=== DATA IN THIS EXERCISE ===

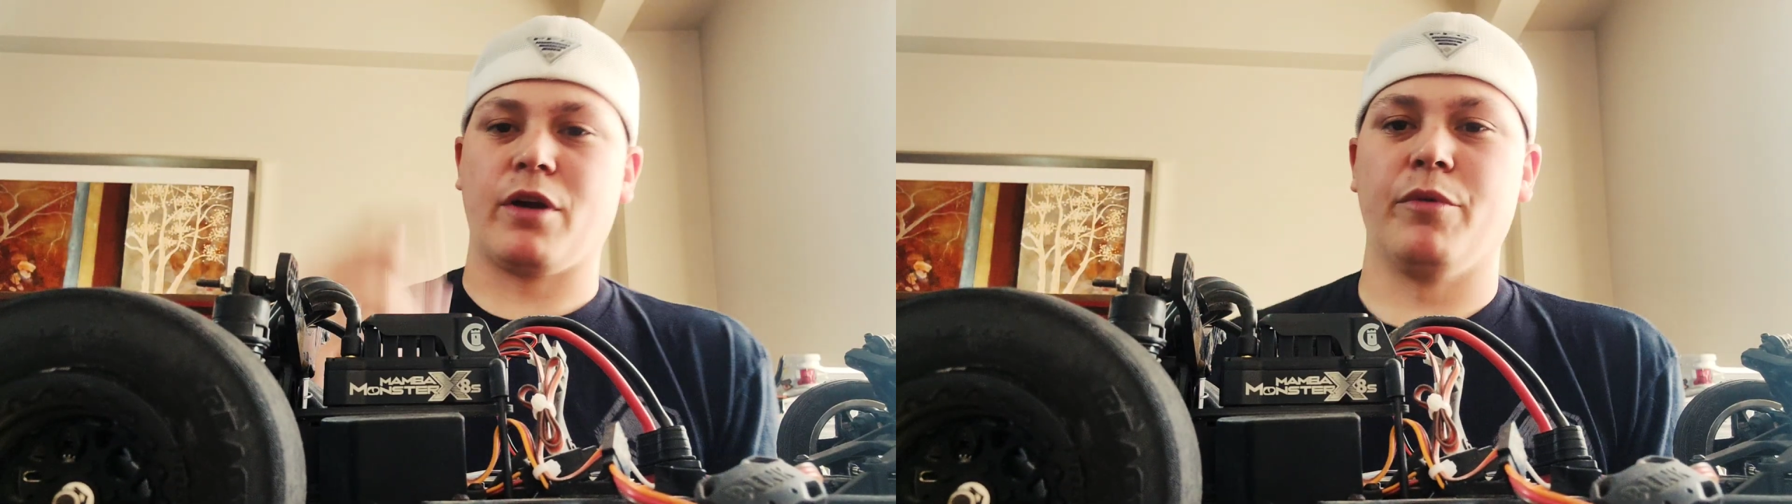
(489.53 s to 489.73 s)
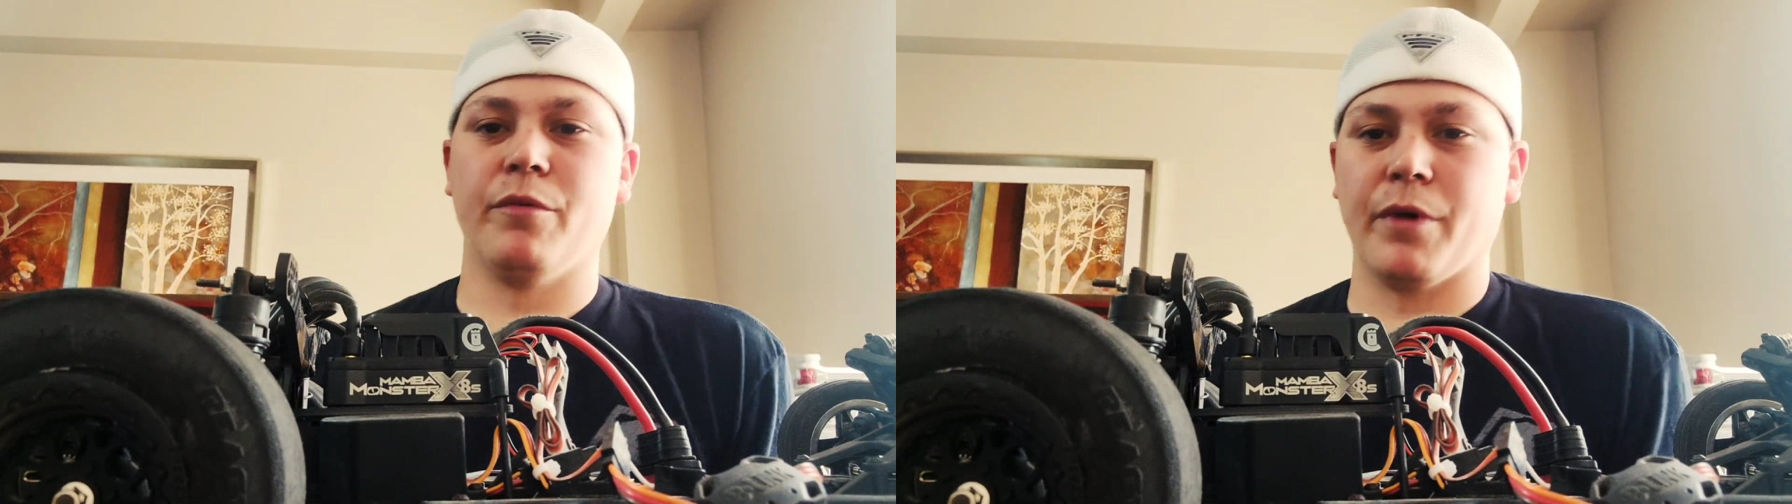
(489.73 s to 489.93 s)

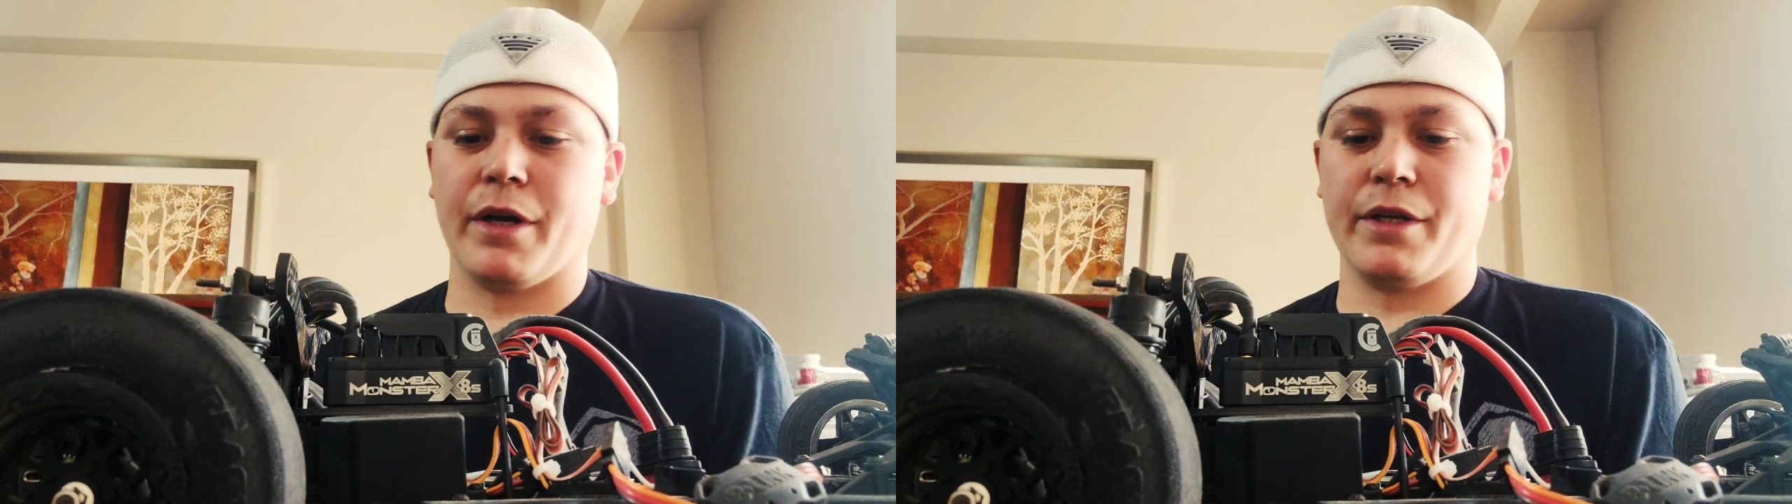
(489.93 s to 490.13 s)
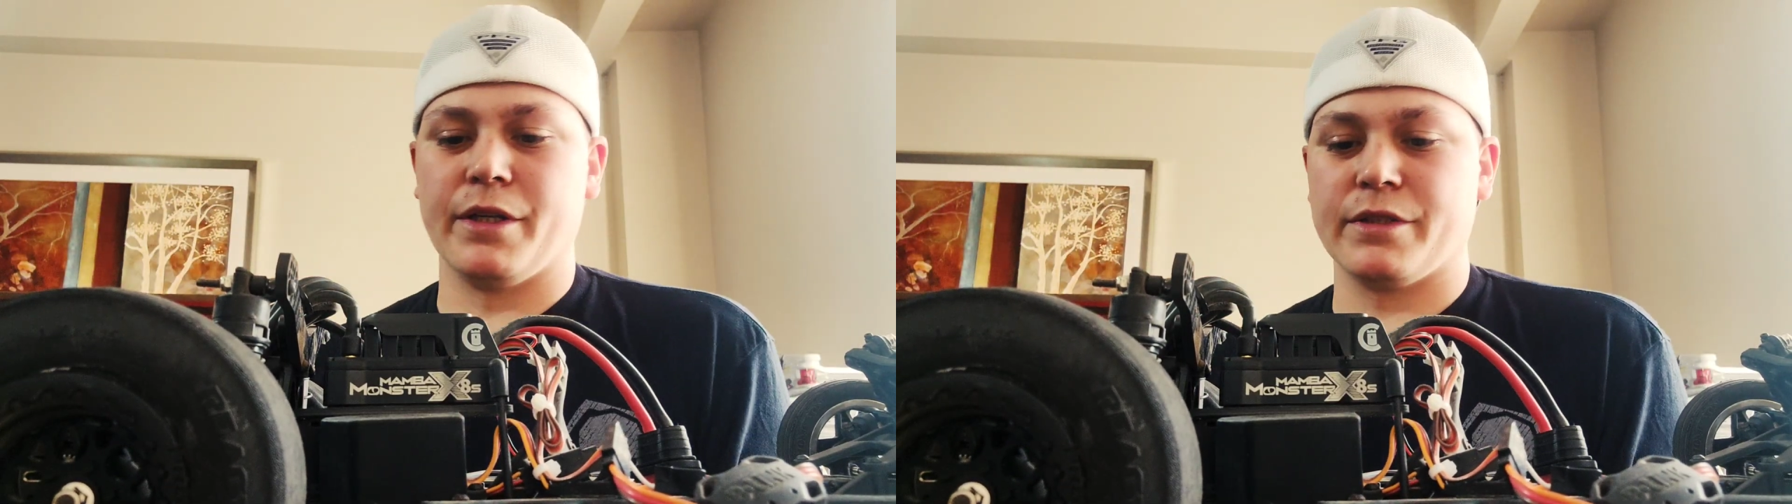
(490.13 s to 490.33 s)
I put
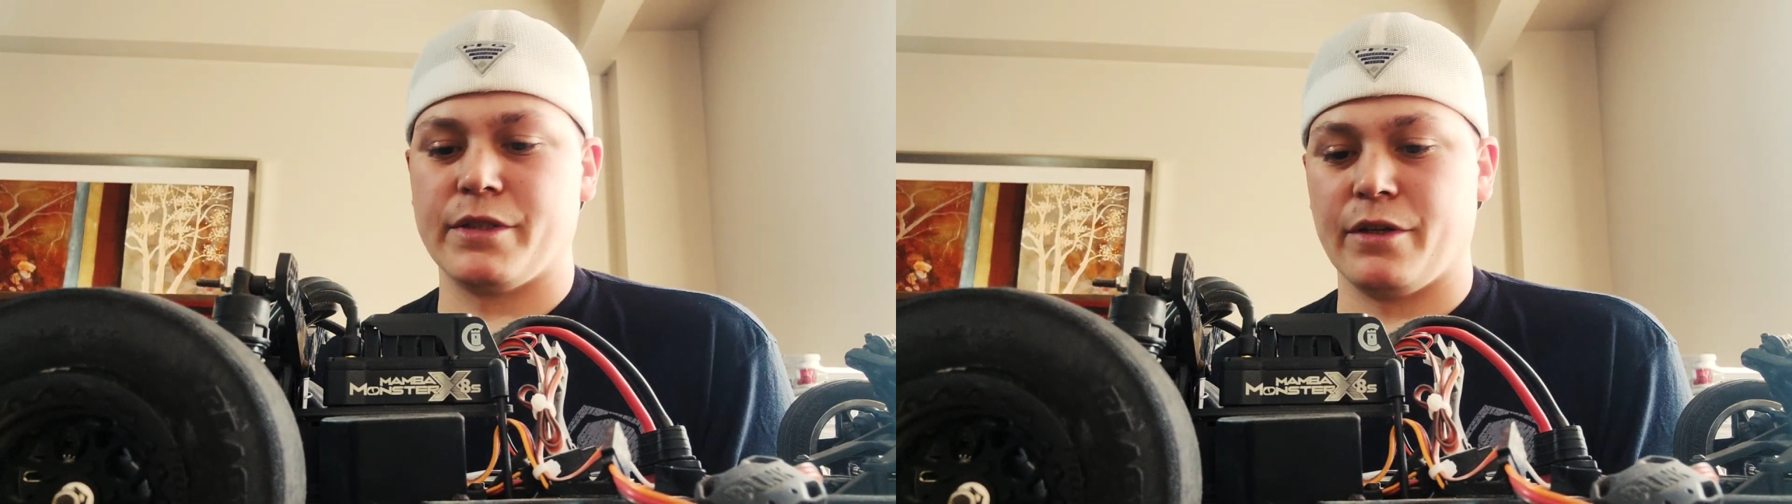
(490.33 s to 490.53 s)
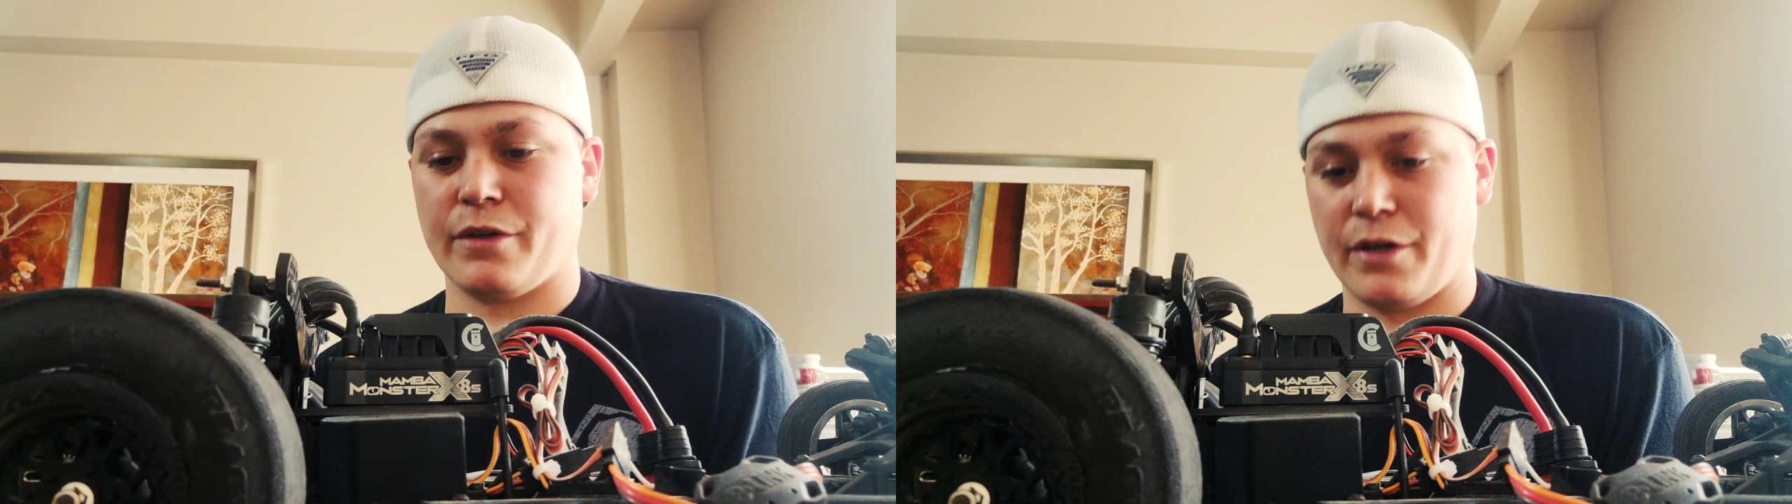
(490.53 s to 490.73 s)
my
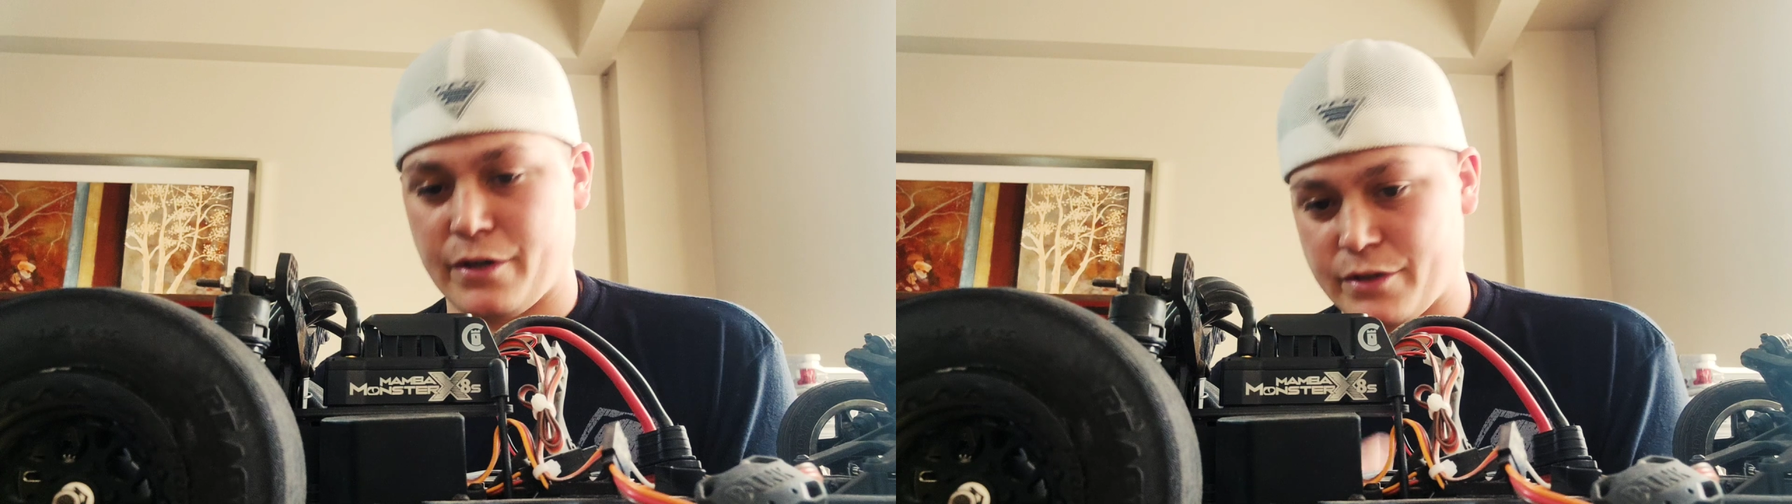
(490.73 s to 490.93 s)
ESC on here.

===

#### [YOUR OBJECTIVE]
Word for word, return the entries above, but without any pictures.

#### [WRITTEN SOLUTION]
(489.53 s to 489.73 s)
(489.73 s to 489.93 s)

(489.93 s to 490.13 s)
(490.13 s to 490.33 s)
I put
(490.33 s to 490.53 s)
(490.53 s to 490.73 s)
my
(490.73 s to 490.93 s)
ESC on here.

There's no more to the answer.